Department of Bioinformatics, School of Biology and Basic Medical Sciences, Suzhou Medical College of Soochow University, 199 Renai Road, Suzhou, 215123, China.
Center for Systems Biology, Soochow University, 199 Renai Road, Suzhou, 215123, China.
J Transl Med. 2023 Mar 2;21(1):163. doi: 10.1186/s12967-023-04010-z.
Gastric cancer (GC) is a major cancer burden throughout the world with a high mortality rate. The performance of current predictive and prognostic factors is still limited. Integrated analysis is required for accurate cancer progression predictive biomarker and prognostic biomarkers that help to guide therapy.
An AI-assisted bioinformatics method that combines transcriptomic data and microRNA regulations were used to identify a key miRNA-mediated network module in GC progression. To reveal the module's function, we performed the gene expression analysis in 20 clinical samples by qRT-PCR, prognosis analysis by multi-variable Cox regression model, progression prediction by support vector machine, and in vitro studies to elaborate the roles in GC cells migration and invasion.
A robust microRNA regulated network module was identified to characterize GC progression, which consisted of seven miR-200/183 family members, five mRNAs and two long non-coding RNAs H19 and CLLU1. Their expression patterns and expression correlation patterns were consistent in public dataset and our cohort. Our findings suggest a two-fold biological potential of the module: GC patients with high-risk score exhibited a poor prognosis (p-value < 0.05) and the model achieved AUCs of 0.90 to predict GC progression in our cohort. In vitro cellular analyses shown that the module could influence the invasion and migration of GC cells.
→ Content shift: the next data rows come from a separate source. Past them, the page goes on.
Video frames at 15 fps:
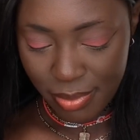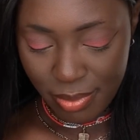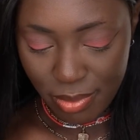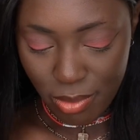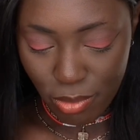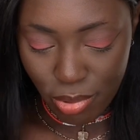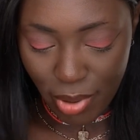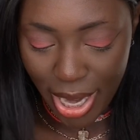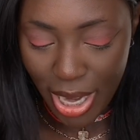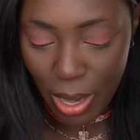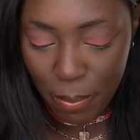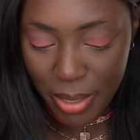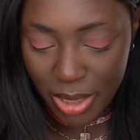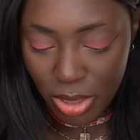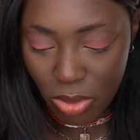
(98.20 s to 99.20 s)
break out
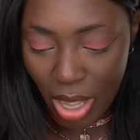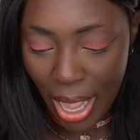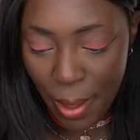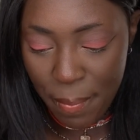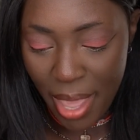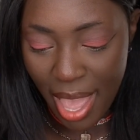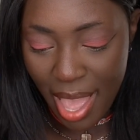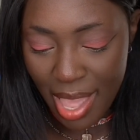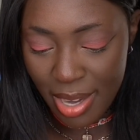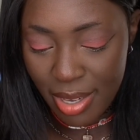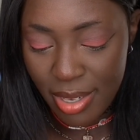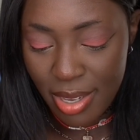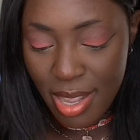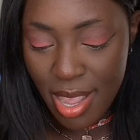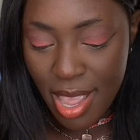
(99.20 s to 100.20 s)
my little iPad
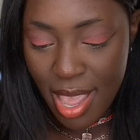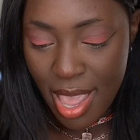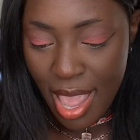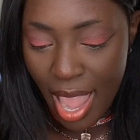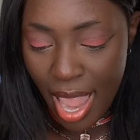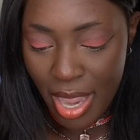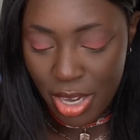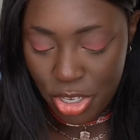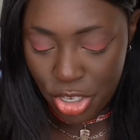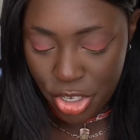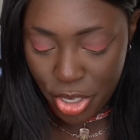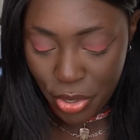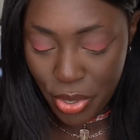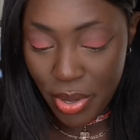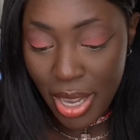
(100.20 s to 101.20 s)
and
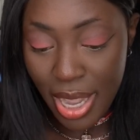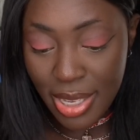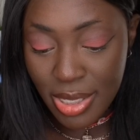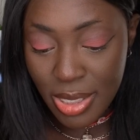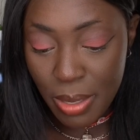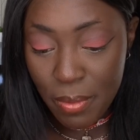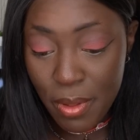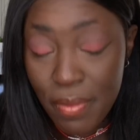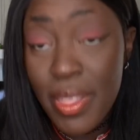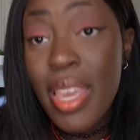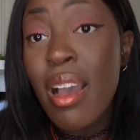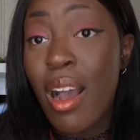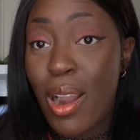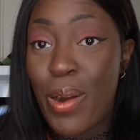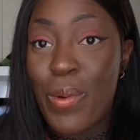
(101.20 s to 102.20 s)
show you guys some of
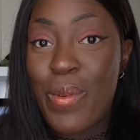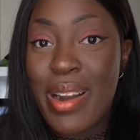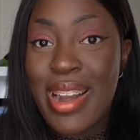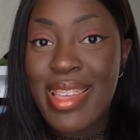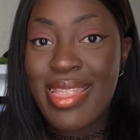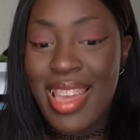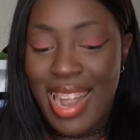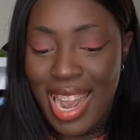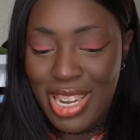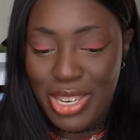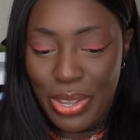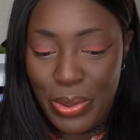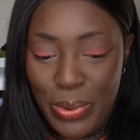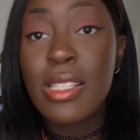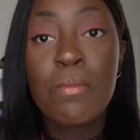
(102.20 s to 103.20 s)
the artwork that I do.
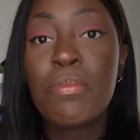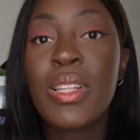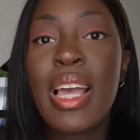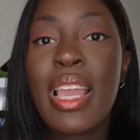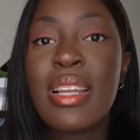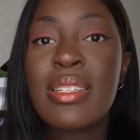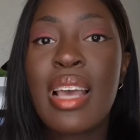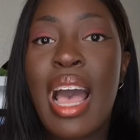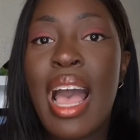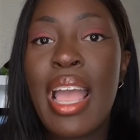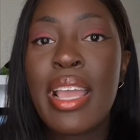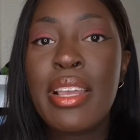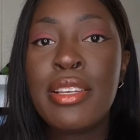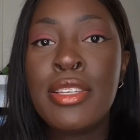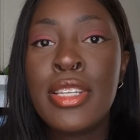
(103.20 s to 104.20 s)
It wasn't planned.
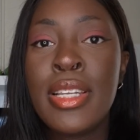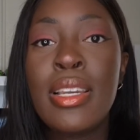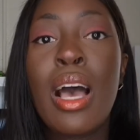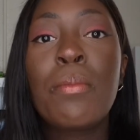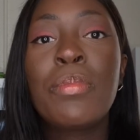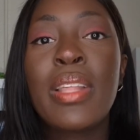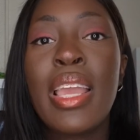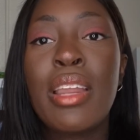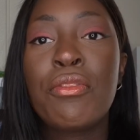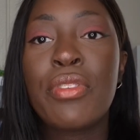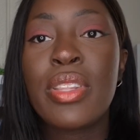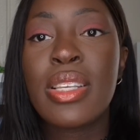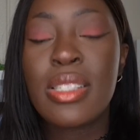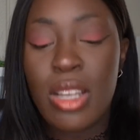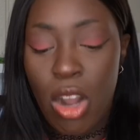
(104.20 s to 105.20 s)
I did not plan for
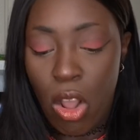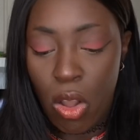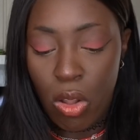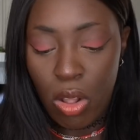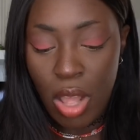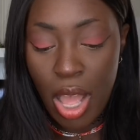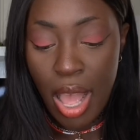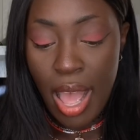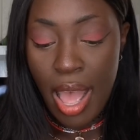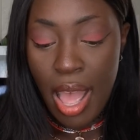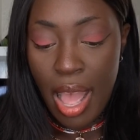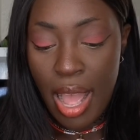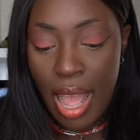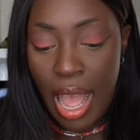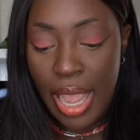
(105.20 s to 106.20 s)
this at all.
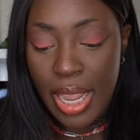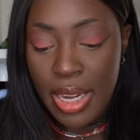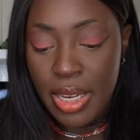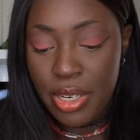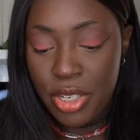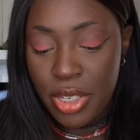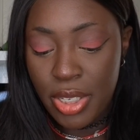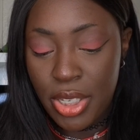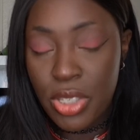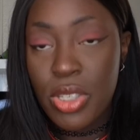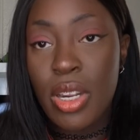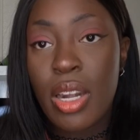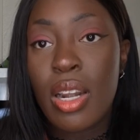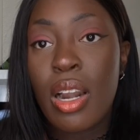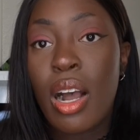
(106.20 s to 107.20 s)
I initially
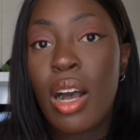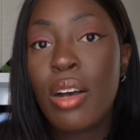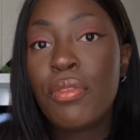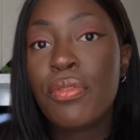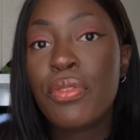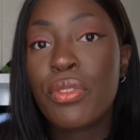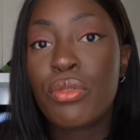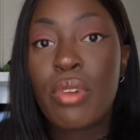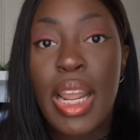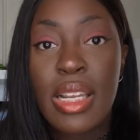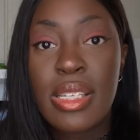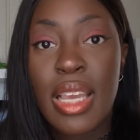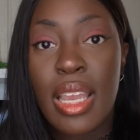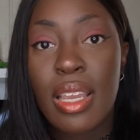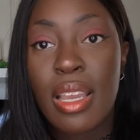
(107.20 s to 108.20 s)
started off
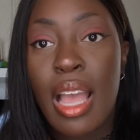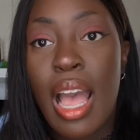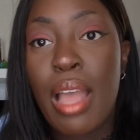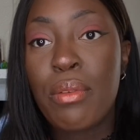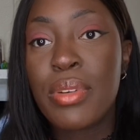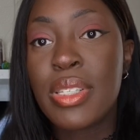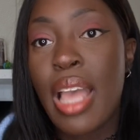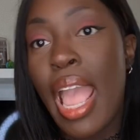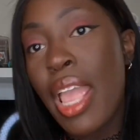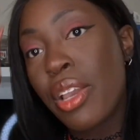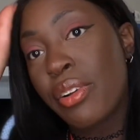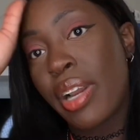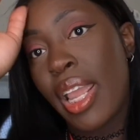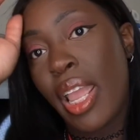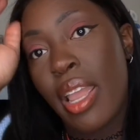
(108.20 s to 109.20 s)
ranting. I was
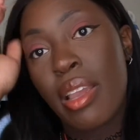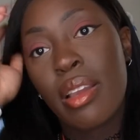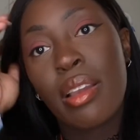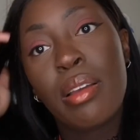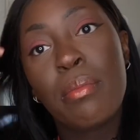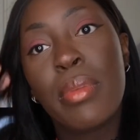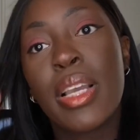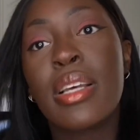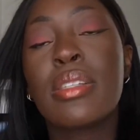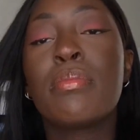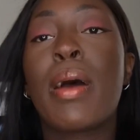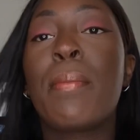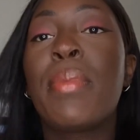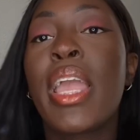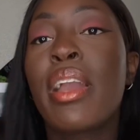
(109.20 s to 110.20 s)
angry because
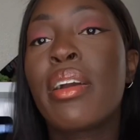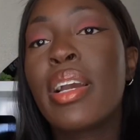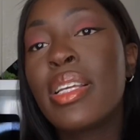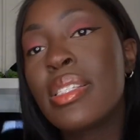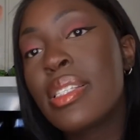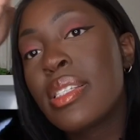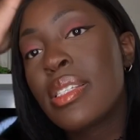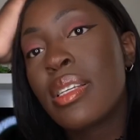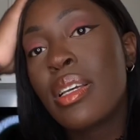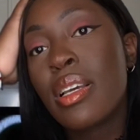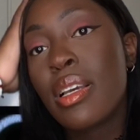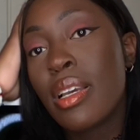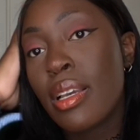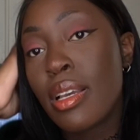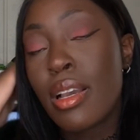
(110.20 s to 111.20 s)
my parents
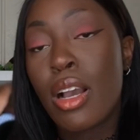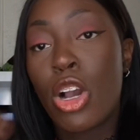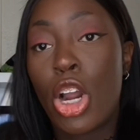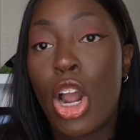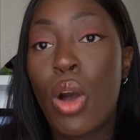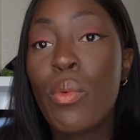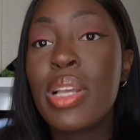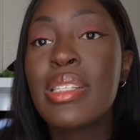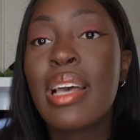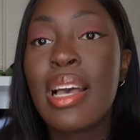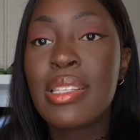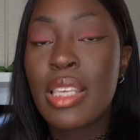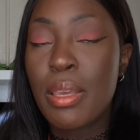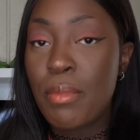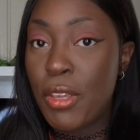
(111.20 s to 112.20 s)
are always
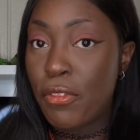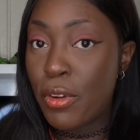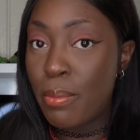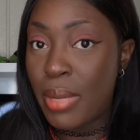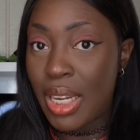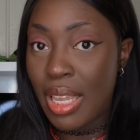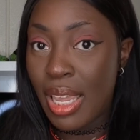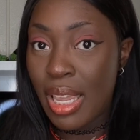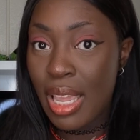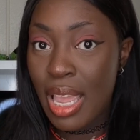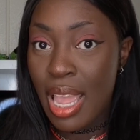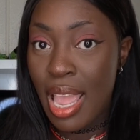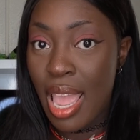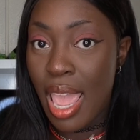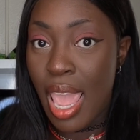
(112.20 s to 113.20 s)
asking me for money,
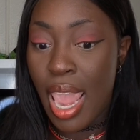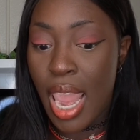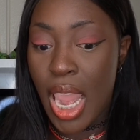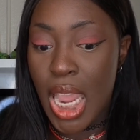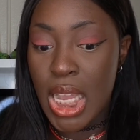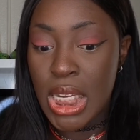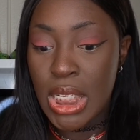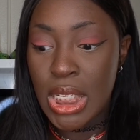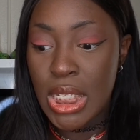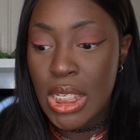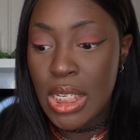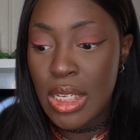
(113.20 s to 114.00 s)
and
Our strategy which combines AI-assisted bioinformatics method with experimental and clinical validation suggested that the miR-200/183 family-mediated network module as a "pluripotent module", which could be potential marker for GC progression.
胃癌(GC)是全球范围内主要的癌症负担,死亡率很高。目前预测和预后因素的表现仍然有限。需要进行综合分析,以确定准确的癌症进展预测生物标志物和预后生物标志物,以帮助指导治疗。
我们使用一种人工智能辅助的生物信息学方法,结合转录组数据和 microRNA 调控,来识别 GC 进展中关键的 microRNA 介导的网络模块。为了揭示该模块的功能,我们通过 qRT-PCR 对 20 个临床样本进行了基因表达分析,通过多变量 Cox 回归模型进行了预后分析,通过支持向量机进行了进展预测,并进行了体外研究以阐述其在 GC 细胞迁移和侵袭中的作用。
我们确定了一个稳健的 microRNA 调控网络模块,用于表征 GC 进展,该模块由七个 miR-200/183 家族成员、五个 mRNAs 和两个长非编码 RNA H19 和 CLLU1 组成。它们的表达模式和表达相关性模式在公共数据集和我们的队列中是一致的。我们的研究结果表明该模块具有双重生物学潜力:高风险评分的 GC 患者预后较差(p 值<0.05),并且该模型在我们的队列中预测 GC 进展的 AUC 值为 0.90。体外细胞分析表明,该模块可以影响 GC 细胞的侵袭和迁移。
我们的策略结合了人工智能辅助的生物信息学方法与实验和临床验证,表明 miR-200/183 家族介导的网络模块作为一种“多能模块”,可能是 GC 进展的潜在标志物。